Statistical & Aggregation Functions

In [None]:
# basic descriptive statistics
arr = np.array([1, 2, 3, 4, 5])
print(np.sum(arr))
print(np.mean(arr))
print(np.median(arr))
print(np.std(arr))
print(np.var(arr))
print(np.min(arr))
print(np.max(arr))

15
3.0
3.0
1.4142135623730951
2.0
1
5


In [None]:
# Axis-based Calculations --- For 2D arrays, axis determines direction:
matrix=np.array([[1,2,3],
                 [4,5,6]])
print(matrix.sum(axis=0))  # column-wise sum → [5 7 9]
print(matrix.sum(axis=1))  # row-wise sum → [6 15]

[5 7 9]
[ 6 15]


In [None]:
# Percentiles & Quantiles -- Used to find thresholds in data (important in outlier detection).
data = np.array([1,3,5,7,9])
print(np.percentile(data,50))
print(np.percentile(data, 80))

5.0
7.4


In [None]:
# Cumulative Functions
arr=np.array([1,2,3,4,5])
print(np.cumsum(arr))
print(np.cumprod(arr))

[ 1  3  6 10 15]
[  1   2   6  24 120]


In [None]:
# Arg Functions (Return Indexes)
arr = np.array([10, 20, 5, 30])

print("index of max value: ",np.argmax(arr))
print("index of min value: ",np.argmin(arr))


index of max value:  3
index of min value:  2


In [None]:
# flatten()  -- Purpose: Returns a copy of the array collapsed into 1D.

arr = np.array([[1, 2], [3, 4]])
flat = arr.flatten()
print(flat)

[1 2 3 4]


In [None]:
X = np.array([1, 2, 3, 4, 5])
X = X.reshape(-1, 1)  # (5, 1) — 5 samples, 1 feature
print(X.shape)
print(X)

# why do we use reshape(-1, 1) in machine learning preprocessing?
#It automatically calculates the first dimension while ensuring data is in (n_samples, 1) shape, which is required for ML models expecting 2D inputs.

(5, 1)
[[1]
 [2]
 [3]
 [4]
 [5]]


In [None]:
# Resizing --- Unlike reshape, resize() can change the number of elements by adding zeros or removing values.

arr = np.array([1, 2, 3])
arr.resize(5)
print(arr)  # [1 2 3 0 0]

[1 2 3 0 0]


Stacking & Splitting Arrays

In [None]:
# Stacking Arrays --  Stacking means joining arrays along a new or existing axis.
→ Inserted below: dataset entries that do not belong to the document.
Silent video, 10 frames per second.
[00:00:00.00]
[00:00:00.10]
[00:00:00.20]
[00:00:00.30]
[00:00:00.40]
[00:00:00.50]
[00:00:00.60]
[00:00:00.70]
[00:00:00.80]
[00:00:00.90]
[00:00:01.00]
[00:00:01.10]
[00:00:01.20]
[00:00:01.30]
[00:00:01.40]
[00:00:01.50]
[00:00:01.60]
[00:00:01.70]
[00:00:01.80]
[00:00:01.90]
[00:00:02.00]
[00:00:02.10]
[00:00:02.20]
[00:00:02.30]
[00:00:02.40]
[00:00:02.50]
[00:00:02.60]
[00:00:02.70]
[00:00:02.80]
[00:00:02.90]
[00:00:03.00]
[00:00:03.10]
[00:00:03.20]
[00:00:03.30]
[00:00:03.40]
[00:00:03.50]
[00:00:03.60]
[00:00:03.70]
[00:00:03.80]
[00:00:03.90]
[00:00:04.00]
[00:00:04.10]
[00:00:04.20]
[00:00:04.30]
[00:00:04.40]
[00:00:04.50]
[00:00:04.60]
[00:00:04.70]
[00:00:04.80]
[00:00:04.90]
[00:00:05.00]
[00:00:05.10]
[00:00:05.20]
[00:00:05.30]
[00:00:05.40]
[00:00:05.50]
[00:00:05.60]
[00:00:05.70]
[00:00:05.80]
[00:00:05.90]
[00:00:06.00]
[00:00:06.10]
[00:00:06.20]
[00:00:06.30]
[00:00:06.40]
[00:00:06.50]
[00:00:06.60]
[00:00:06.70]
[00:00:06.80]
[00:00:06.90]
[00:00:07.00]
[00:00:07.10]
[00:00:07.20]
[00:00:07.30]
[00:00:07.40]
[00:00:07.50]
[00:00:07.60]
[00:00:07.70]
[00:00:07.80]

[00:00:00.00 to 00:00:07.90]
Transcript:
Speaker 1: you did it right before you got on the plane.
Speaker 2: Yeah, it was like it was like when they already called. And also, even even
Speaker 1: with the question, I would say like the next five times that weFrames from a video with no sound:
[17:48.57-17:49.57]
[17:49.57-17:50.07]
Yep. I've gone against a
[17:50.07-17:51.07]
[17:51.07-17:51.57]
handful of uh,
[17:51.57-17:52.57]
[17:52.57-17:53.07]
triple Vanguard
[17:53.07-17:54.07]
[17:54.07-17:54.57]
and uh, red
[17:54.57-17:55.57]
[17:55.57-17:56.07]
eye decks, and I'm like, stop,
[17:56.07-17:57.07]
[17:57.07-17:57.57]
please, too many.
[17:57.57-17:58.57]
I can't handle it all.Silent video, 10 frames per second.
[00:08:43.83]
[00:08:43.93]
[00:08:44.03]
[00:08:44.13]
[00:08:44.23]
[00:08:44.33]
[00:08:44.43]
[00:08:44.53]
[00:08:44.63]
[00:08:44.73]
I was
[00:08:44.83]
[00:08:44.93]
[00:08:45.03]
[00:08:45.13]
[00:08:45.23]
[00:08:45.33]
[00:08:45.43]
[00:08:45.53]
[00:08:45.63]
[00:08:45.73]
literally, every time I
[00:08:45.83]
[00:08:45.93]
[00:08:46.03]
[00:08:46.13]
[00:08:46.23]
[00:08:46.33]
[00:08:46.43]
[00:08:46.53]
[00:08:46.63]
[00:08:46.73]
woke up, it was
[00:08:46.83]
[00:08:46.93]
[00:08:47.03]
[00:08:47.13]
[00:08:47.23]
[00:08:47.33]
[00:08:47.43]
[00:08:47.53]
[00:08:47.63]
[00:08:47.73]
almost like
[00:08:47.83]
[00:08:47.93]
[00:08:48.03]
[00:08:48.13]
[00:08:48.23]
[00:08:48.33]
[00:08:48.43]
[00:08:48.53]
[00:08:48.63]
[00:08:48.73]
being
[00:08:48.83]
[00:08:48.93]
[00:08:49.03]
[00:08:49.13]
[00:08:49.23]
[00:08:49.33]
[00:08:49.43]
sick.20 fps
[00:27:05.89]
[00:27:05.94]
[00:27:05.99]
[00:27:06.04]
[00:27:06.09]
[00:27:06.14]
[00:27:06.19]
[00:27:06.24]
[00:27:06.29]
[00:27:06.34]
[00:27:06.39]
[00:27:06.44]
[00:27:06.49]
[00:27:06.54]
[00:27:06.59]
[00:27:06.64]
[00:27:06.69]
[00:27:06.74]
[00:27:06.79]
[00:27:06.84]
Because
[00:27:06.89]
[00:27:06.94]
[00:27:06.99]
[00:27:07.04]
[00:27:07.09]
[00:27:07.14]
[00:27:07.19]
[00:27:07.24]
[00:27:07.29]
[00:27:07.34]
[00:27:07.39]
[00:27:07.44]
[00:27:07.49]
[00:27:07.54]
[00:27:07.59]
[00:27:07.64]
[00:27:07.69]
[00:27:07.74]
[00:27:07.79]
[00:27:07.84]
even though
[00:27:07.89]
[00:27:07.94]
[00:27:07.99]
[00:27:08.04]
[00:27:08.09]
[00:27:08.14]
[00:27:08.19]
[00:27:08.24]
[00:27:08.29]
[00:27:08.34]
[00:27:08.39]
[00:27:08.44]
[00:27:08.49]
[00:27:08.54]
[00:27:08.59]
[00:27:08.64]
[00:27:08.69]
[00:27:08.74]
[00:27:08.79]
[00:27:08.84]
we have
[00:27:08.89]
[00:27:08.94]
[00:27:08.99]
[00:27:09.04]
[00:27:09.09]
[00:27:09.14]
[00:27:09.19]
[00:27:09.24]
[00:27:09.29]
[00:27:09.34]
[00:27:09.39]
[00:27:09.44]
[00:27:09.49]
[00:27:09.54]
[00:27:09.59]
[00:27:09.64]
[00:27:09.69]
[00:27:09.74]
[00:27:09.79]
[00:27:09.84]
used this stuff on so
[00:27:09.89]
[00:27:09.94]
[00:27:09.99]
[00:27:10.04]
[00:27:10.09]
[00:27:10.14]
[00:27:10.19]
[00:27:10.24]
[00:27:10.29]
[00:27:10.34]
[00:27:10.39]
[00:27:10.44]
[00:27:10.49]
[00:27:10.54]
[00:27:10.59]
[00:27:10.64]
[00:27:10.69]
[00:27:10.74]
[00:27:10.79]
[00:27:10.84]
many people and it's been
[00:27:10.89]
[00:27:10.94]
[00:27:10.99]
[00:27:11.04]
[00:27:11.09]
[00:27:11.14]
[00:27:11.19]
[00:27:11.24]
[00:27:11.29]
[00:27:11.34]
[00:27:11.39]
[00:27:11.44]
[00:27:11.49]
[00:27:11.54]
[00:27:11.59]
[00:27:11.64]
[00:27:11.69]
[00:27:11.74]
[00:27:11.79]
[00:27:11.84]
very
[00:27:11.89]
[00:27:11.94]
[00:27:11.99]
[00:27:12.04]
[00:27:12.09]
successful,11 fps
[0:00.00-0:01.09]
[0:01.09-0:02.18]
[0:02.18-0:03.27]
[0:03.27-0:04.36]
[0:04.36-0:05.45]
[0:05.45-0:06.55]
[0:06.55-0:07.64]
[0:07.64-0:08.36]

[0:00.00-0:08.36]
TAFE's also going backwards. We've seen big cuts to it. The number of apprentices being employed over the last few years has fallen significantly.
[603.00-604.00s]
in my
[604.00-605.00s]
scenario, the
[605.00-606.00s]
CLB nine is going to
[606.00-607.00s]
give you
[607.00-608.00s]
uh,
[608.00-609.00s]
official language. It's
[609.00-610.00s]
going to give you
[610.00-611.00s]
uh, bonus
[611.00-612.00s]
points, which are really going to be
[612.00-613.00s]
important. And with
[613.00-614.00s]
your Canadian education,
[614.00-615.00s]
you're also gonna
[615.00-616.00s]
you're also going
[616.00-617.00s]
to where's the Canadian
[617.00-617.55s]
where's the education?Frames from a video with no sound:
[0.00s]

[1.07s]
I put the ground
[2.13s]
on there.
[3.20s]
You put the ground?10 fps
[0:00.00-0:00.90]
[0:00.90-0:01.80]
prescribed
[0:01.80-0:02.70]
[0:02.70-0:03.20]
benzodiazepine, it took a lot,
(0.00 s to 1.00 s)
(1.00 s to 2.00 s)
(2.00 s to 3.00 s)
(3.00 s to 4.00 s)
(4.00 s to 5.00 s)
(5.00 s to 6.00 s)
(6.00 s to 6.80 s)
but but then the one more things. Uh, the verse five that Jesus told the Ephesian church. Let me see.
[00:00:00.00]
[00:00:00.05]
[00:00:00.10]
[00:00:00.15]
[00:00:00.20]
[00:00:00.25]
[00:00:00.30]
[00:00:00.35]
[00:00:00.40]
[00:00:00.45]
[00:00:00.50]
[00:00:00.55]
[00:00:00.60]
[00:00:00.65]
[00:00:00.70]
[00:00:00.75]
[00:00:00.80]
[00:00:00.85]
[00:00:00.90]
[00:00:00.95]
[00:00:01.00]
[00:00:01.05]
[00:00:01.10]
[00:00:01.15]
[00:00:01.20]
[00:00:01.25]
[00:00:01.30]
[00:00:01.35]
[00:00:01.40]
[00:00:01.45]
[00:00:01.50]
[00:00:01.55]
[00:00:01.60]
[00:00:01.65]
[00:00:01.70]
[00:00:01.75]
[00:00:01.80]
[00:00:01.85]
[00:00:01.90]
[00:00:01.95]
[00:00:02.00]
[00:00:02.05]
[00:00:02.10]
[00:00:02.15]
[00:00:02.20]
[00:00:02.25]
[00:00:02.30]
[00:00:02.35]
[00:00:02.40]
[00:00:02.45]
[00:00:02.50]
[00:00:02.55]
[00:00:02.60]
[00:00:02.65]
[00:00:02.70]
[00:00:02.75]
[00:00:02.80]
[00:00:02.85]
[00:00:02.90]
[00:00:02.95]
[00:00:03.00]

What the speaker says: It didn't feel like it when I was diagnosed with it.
# a) np.vstack() — Vertical Stack
# Stacks arrays vertically (row-wise).
# Equivalent to axis=0 concatenation for 2D arrays.

a = np.array([[1, 2], [3, 4]])
b = np.array([[5, 6]])
v_stacked=np.vstack((a,b))
print(v_stacked)

[[1 2]
 [3 4]
 [5 6]]


In [None]:
# np.hstack() — Horizontal Stack
# Stacks arrays horizontally (column-wise).
# Equivalent to axis=1 concatenation for 2D arrays.

h_stacked = np.hstack((a, b.T))
print(h_stacked)



[[1 2 5]
 [3 4 6]]


In [None]:
# np.concatenate()
# General-purpose function for stacking.
# Can specify axis=0, axis=1, etc.

concat = np.concatenate((a, b), axis=0)  # same as vstack
print(concat)

[[1 2]
 [3 4]
 [5 6]]


In [None]:
# Splitting Arrays --- Splitting is the opposite of stacking — breaking arrays into smaller sub-arrays.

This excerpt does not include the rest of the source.